What you should do — From the line that includes "[0:00.00-0:01.04]" to the last line of the records, inclusive, repeat each line exactly.

________

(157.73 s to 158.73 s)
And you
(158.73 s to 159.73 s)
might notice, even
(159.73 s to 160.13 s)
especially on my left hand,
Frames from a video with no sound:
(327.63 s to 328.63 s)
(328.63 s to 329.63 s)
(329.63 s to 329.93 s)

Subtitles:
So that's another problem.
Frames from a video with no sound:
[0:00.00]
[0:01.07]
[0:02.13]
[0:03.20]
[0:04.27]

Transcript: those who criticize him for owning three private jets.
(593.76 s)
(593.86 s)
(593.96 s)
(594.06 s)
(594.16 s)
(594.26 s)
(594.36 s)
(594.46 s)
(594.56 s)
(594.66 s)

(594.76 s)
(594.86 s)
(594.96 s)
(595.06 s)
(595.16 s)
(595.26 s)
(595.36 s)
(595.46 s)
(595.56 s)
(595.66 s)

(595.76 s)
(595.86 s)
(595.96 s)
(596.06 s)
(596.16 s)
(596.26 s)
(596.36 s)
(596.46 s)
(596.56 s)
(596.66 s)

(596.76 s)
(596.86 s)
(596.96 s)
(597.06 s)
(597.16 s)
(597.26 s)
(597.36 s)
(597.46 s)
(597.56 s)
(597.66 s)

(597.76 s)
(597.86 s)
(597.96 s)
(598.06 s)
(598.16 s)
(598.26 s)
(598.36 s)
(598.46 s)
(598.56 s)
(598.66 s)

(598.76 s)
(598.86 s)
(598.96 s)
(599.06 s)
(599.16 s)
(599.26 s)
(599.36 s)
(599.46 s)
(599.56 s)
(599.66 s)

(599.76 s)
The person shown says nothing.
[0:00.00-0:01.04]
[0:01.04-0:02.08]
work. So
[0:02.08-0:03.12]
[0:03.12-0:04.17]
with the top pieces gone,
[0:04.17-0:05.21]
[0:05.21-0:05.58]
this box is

________

Exercise output —
[0:00.00-0:01.04]
[0:01.04-0:02.08]
work. So
[0:02.08-0:03.12]
[0:03.12-0:04.17]
with the top pieces gone,
[0:04.17-0:05.21]
[0:05.21-0:05.58]
this box is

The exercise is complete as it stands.